• [REQUIREMENT]:
The answer consists of the lines from the line holding "[2:46.40-2:47.40]" through the last line of the entries, retyped exactly, and nothing else. No pictures belong in it.
━━━ INFORMATION GIVEN
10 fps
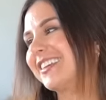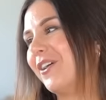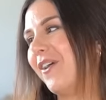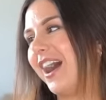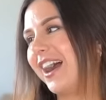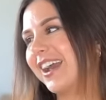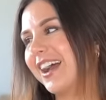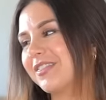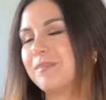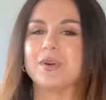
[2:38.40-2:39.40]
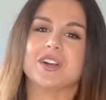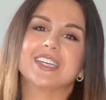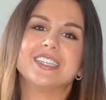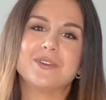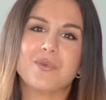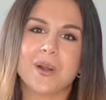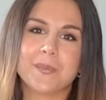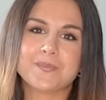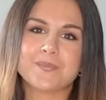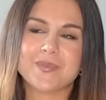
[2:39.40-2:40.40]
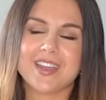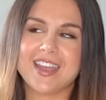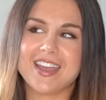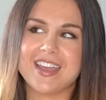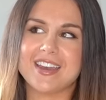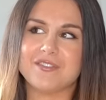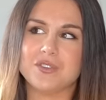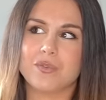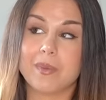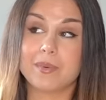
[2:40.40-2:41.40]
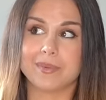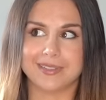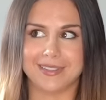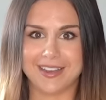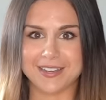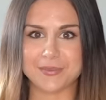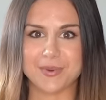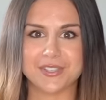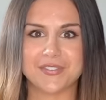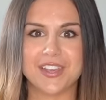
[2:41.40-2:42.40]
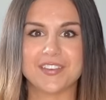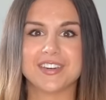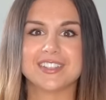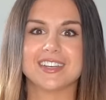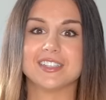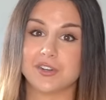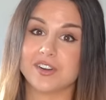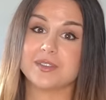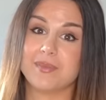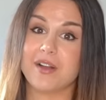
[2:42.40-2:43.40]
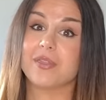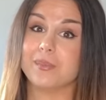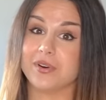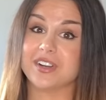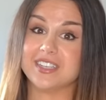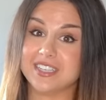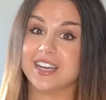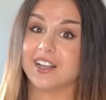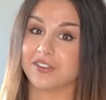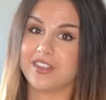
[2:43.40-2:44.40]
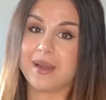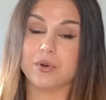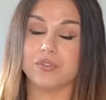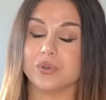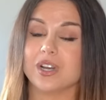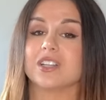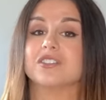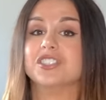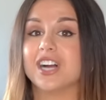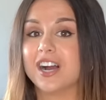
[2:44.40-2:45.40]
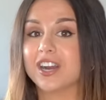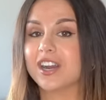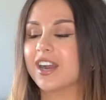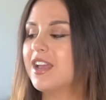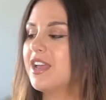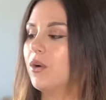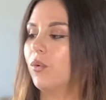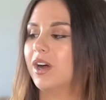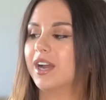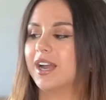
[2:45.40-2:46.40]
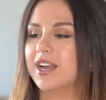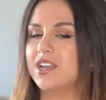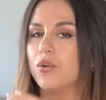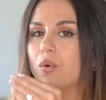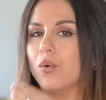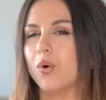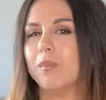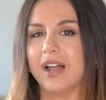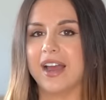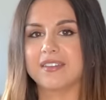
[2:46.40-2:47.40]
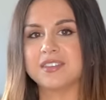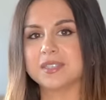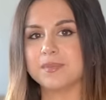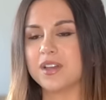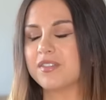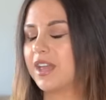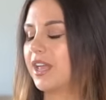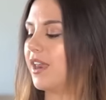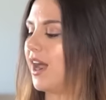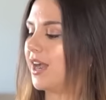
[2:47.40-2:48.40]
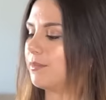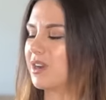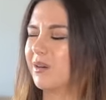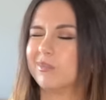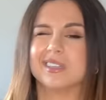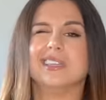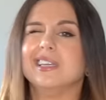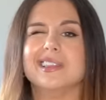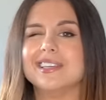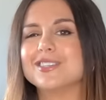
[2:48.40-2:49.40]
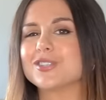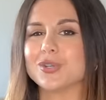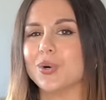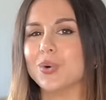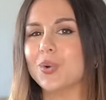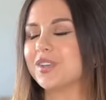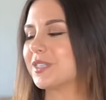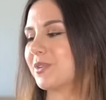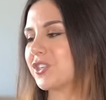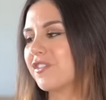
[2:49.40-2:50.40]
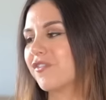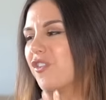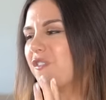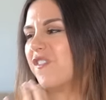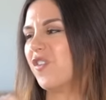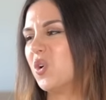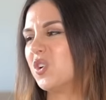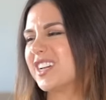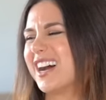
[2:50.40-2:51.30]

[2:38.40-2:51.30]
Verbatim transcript: so I got the burgundy one. And if you remember my last month's favorites, I talked about the burgundy color, that maroon color jogger. Well, I got it in all black this month and I'm completely sold, especially for the fall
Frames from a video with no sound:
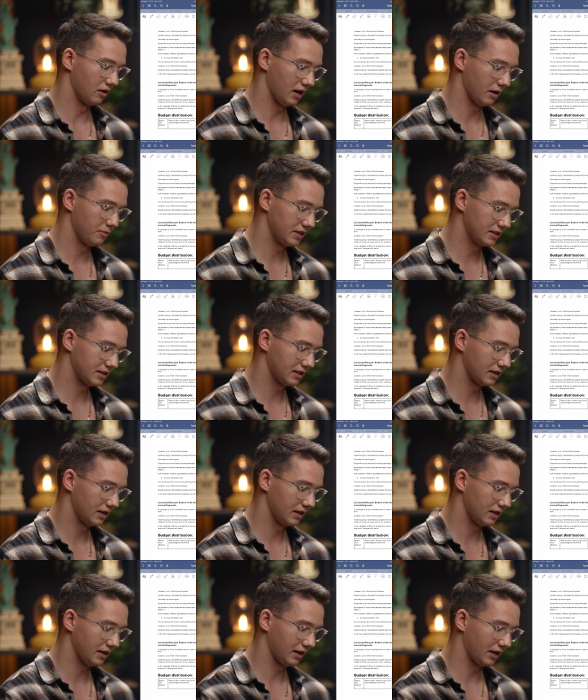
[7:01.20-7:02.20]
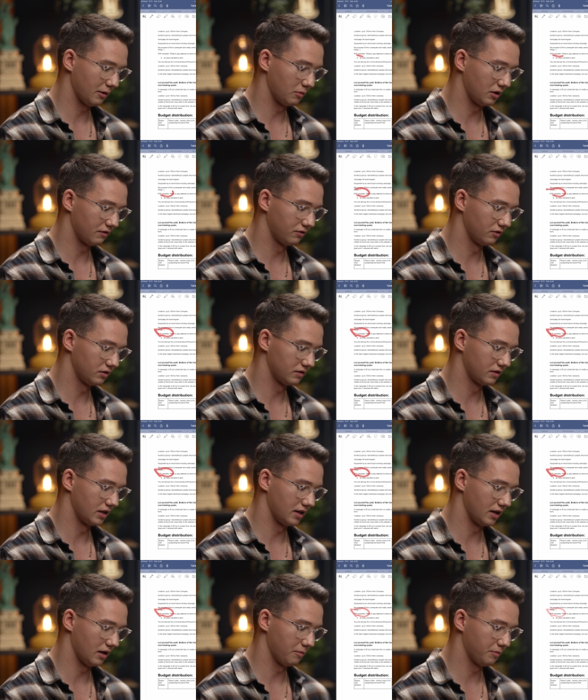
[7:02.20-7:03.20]
I basically came up with
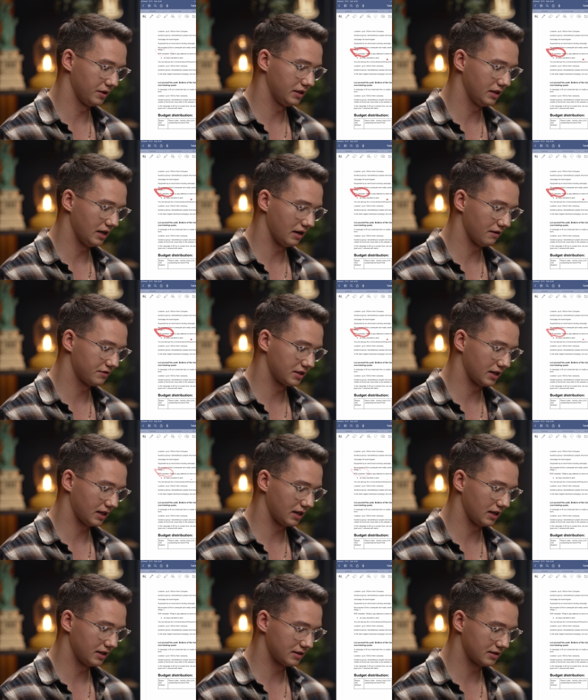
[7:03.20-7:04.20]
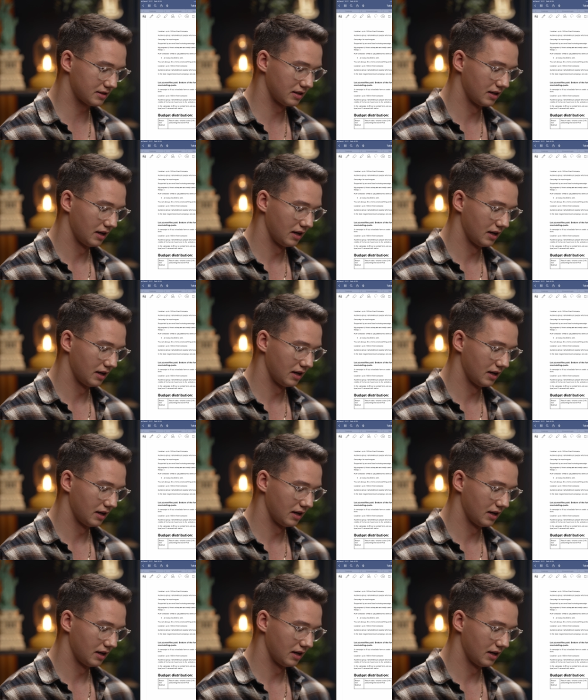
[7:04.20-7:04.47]
a PDF checklist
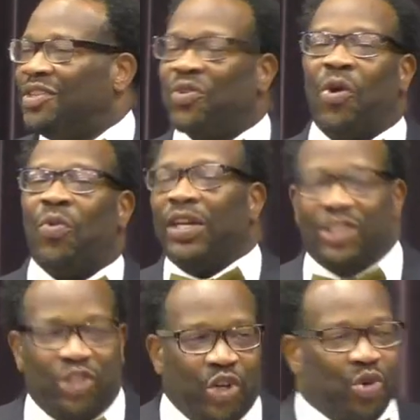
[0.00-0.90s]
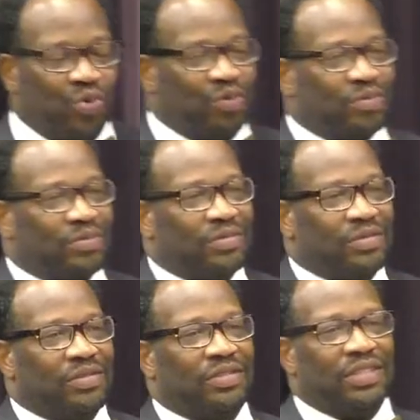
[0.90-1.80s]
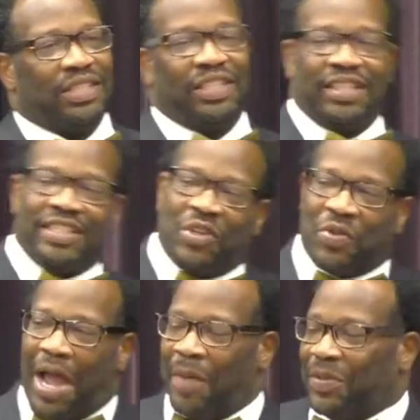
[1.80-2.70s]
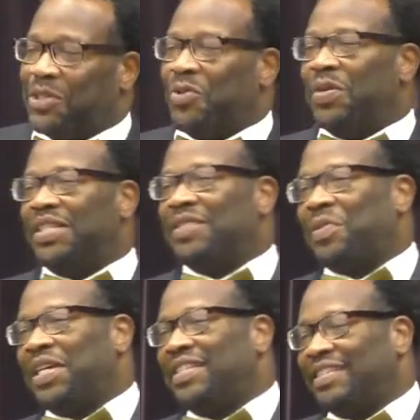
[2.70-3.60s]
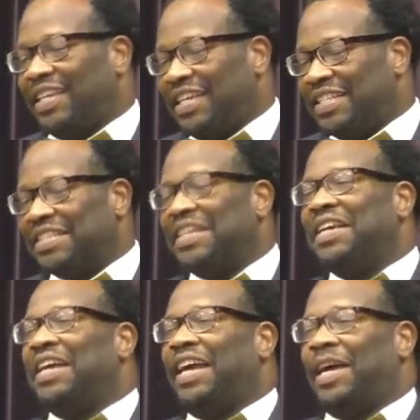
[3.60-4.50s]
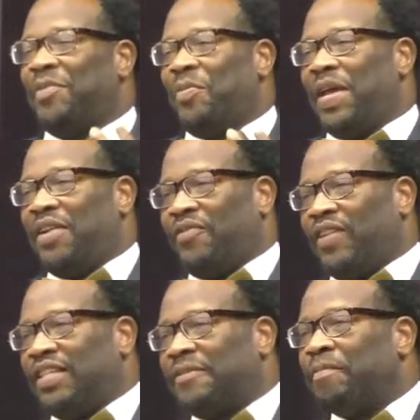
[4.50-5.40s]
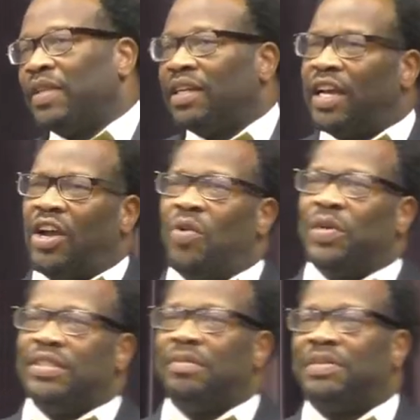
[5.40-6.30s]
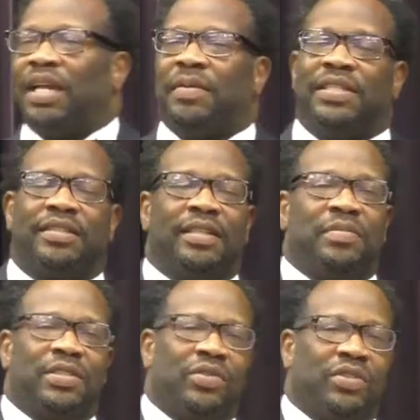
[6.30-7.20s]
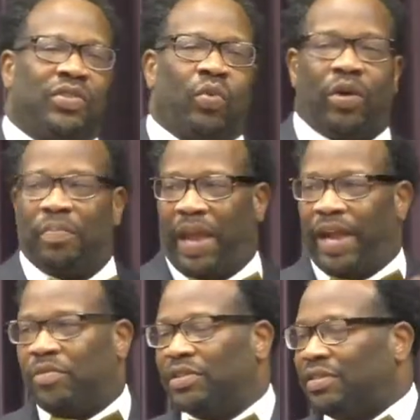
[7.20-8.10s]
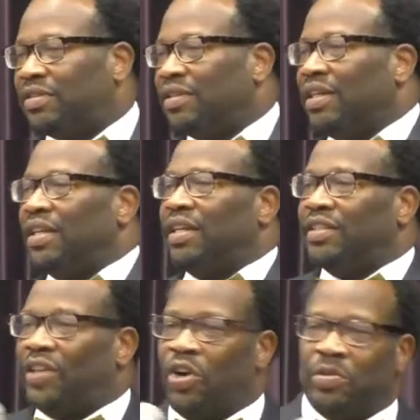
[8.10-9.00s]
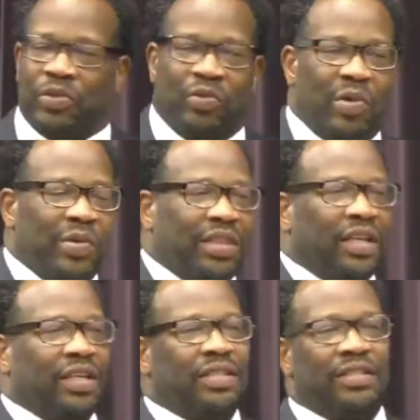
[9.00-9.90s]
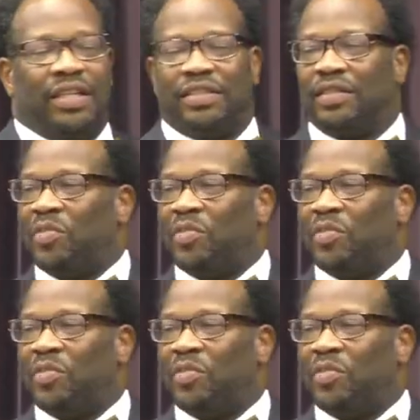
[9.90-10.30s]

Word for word: You don't know what to do. It's those opportunities where he says, I'm going to manifest. God always sometimes, he seems to, to work backwards in terms of what we think he says.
━━━━━━
• [OUTPUT FOR THIS TASK]:
[2:46.40-2:47.40]
[2:47.40-2:48.40]
[2:48.40-2:49.40]
[2:49.40-2:50.40]
[2:50.40-2:51.30]

[2:38.40-2:51.30]
Verbatim transcript: so I got the burgundy one. And if you remember my last month's favorites, I talked about the burgundy color, that maroon color jogger. Well, I got it in all black this month and I'm completely sold, especially for the fall
Frames from a video with no sound:
[7:01.20-7:02.20]
[7:02.20-7:03.20]
I basically came up with
[7:03.20-7:04.20]
[7:04.20-7:04.47]
a PDF checklist
[0.00-0.90s]
[0.90-1.80s]
[1.80-2.70s]
[2.70-3.60s]
[3.60-4.50s]
[4.50-5.40s]
[5.40-6.30s]
[6.30-7.20s]
[7.20-8.10s]
[8.10-9.00s]
[9.00-9.90s]
[9.90-10.30s]

Word for word: You don't know what to do. It's those opportunities where he says, I'm going to manifest. God always sometimes, he seems to, to work backwards in terms of what we think he says.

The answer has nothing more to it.